The Archive

The Murchison Widefield Array (MWA) Data Archive consists of dataflow and storage sub-systems distributed across three tiers. At its core is the open source software - the Next-Generation Archive System (NGAS) that was initially developed by Andreas Wicenec and his colleagues at European Southern Observatory (ESO). To meet the MWA data challenge, the MWA Archive team has tailored and optimised NGAS to achieve high-throughput data ingestion, efficient dataflow management, cost-effective data storage/access and processing-aware data migration.

Image: The MWA Dataflow consists of three tiers - Tier 0 is where data are produced, Tier 1 is where data are archived, and Tier 2 is where data are distributed.

Tier 0, co-located with the telescope at the Murchison Radio-telescope Observatory (MRO), consists of Online Processing and Online Archive. Radio frequency voltage samples collected from each tile are transmitted to the receiver, which streams digitised signals at an aggregated rate of 320 Gbps to Online Processing.

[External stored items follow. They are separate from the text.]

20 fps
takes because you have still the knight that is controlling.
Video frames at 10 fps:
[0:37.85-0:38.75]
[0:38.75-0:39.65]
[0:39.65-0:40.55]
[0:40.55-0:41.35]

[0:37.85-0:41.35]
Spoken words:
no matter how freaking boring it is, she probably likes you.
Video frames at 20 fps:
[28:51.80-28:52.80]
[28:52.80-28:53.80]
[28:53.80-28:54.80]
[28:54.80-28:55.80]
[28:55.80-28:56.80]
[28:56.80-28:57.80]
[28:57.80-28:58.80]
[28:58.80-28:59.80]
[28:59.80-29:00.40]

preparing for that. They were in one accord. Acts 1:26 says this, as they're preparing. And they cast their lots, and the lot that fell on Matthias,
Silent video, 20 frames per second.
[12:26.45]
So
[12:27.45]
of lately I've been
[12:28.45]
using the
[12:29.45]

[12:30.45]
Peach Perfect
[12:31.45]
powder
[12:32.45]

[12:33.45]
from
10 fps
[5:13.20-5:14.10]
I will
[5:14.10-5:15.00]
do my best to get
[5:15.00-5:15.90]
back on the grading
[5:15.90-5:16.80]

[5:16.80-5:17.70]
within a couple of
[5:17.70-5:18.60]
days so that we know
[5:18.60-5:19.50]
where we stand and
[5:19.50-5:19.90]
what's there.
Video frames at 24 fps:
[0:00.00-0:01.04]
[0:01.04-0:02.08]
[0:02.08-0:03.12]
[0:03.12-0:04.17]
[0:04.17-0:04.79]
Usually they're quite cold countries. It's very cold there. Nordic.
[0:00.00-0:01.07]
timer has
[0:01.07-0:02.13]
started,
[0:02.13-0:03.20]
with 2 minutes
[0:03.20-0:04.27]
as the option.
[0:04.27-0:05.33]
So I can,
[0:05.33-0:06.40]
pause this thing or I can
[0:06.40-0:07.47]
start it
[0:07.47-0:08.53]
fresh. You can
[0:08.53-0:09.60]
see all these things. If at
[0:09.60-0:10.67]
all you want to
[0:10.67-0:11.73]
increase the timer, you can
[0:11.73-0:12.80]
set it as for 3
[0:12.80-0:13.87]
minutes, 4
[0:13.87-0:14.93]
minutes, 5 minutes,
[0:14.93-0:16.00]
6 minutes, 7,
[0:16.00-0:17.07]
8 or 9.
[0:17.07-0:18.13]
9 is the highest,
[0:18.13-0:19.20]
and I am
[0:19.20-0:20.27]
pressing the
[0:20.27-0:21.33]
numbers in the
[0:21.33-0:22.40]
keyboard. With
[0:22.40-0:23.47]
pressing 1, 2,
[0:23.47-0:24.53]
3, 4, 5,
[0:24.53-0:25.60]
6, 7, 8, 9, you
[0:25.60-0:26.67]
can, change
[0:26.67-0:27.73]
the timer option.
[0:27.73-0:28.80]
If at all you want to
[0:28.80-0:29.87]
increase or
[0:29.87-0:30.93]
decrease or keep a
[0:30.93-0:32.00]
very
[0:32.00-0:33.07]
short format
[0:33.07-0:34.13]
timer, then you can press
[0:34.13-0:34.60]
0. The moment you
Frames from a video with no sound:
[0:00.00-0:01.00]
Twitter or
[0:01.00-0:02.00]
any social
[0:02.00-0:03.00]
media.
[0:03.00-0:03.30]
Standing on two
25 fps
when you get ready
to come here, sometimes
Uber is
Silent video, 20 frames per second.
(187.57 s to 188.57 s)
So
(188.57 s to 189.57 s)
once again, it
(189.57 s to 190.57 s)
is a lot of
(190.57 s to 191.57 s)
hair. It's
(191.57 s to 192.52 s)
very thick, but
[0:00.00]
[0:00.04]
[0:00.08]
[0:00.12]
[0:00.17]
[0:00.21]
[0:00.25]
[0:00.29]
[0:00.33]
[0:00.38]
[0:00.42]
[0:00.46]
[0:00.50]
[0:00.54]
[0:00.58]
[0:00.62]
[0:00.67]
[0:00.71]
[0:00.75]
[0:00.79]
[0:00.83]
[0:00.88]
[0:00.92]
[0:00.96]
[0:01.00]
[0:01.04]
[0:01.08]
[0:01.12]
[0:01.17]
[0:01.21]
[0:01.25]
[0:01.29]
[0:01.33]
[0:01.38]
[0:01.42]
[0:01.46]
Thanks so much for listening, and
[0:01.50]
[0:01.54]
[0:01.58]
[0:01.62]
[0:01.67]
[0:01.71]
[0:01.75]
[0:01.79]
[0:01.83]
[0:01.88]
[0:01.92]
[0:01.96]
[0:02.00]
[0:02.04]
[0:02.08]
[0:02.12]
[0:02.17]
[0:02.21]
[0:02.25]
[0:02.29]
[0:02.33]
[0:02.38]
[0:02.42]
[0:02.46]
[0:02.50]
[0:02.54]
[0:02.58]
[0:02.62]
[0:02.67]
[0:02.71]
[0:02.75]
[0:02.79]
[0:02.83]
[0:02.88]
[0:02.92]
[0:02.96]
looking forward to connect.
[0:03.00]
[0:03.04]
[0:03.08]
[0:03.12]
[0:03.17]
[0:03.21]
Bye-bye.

Online Processing includes FPGA-enabled Polyphase Filter Bank (PFB) and a GPU-enabled software Correlator. The Correlator outputs in-memory “visibilities” that are immediately ingested by the DataCapture sub-system. DataCapture produces memory-resident data files and uses an NGAS client to push files to Online Archive managed by the NGAS server. The online archive provides several day's worth of storage buffer which allows the telescope to continue observing even if there are unexpected delays or issues transporting the data down to tier 1.

At Tier 1 (Perth, a city 700 km south of the MRO), the Long-term Archive (LTA) periodically ingests visibility data stream from Online Archive (OA) via a 10Gbps fibre optic link (i.e. the shaded arrow from OA to LTA), which is a part of the Australian high speed National Broadband Network (NBN). The data rates from Tier 0 are between 3.2 and 8 Gbps, depending on the telescope configuration and observing mode. The dotted arrow between OA and LTA represents the transfer of metadata on instruments, observations, and monitor and control information. The current LTA storage facility — the Pawsey Hierarchical Storage Management (HSM) — is a combination of magnetic disks and tape libraries provided by the Pawsey Supercomputing Centre, whose mission is to foster scientific and technological innovation through the provision of supercomputing and eResearch services. The MWA LTA has been accumulating raw science data since mid 2013 with a growth of between 3 PB and 8 PB per year. As at the end of 2018, the LTA held over 28 PB of data.

Researchers from around the world access the MWA archive via the MWA All-Sky Virtual Observatory (MWA ASVO) data portal. The MWA ASVO web portal allows users to download raw visibility data in native MWA correlator format, or download calibrated visibility data in standard radio astronomy formats via a web-based portal or via a Python API and command-line client. The MWA ASVO provides the data that researches use in offline processing such as calibration and imaging. Science teams process the data on HPC facilities around the world, including Galaxy, Magnus and Zeus at the Pawsey Supercomputing centre.

When large volumes of data are required by member institutions, data (and metadata) can be selectively mirrored via the establishment of Mirrored Archives (MA) at Tier 2. Tier 2 comprises mirrored archive facilities that subscribe to specific data products within Tier 1, and continuously ingests updated data streams of relevant data types on a regular basis. Previously, Tier 2 data archive facilities operated at: the Massachusetts Institute of Technology (MIT), USA; the Victoria University of Wellington (VUW), New Zealand; Raman Research Institute (RRI), India; and the University of Melbourne, Australia. Data in transit from Tier 1 to Tier 2 was carried over by the Australia Academic and Research Network (AARNET) across the Pacific Ocean. These MAs can host a subset of the data products originally available in LTA and provide processing capabilities for local scientists to reduce and analyse data relevant to their research projects. While the LTA in Tier 1 can periodically push data to MAs in Tier 2 in an automated fashion, one can also schedule ad-hoc data transfers from the LTA to a Tier 2 machine via User Interfaces (UI). Web interfaces and Python APIs are also available for MWA scientists to either synchronously retrieve or asynchronously receive raw visibility data.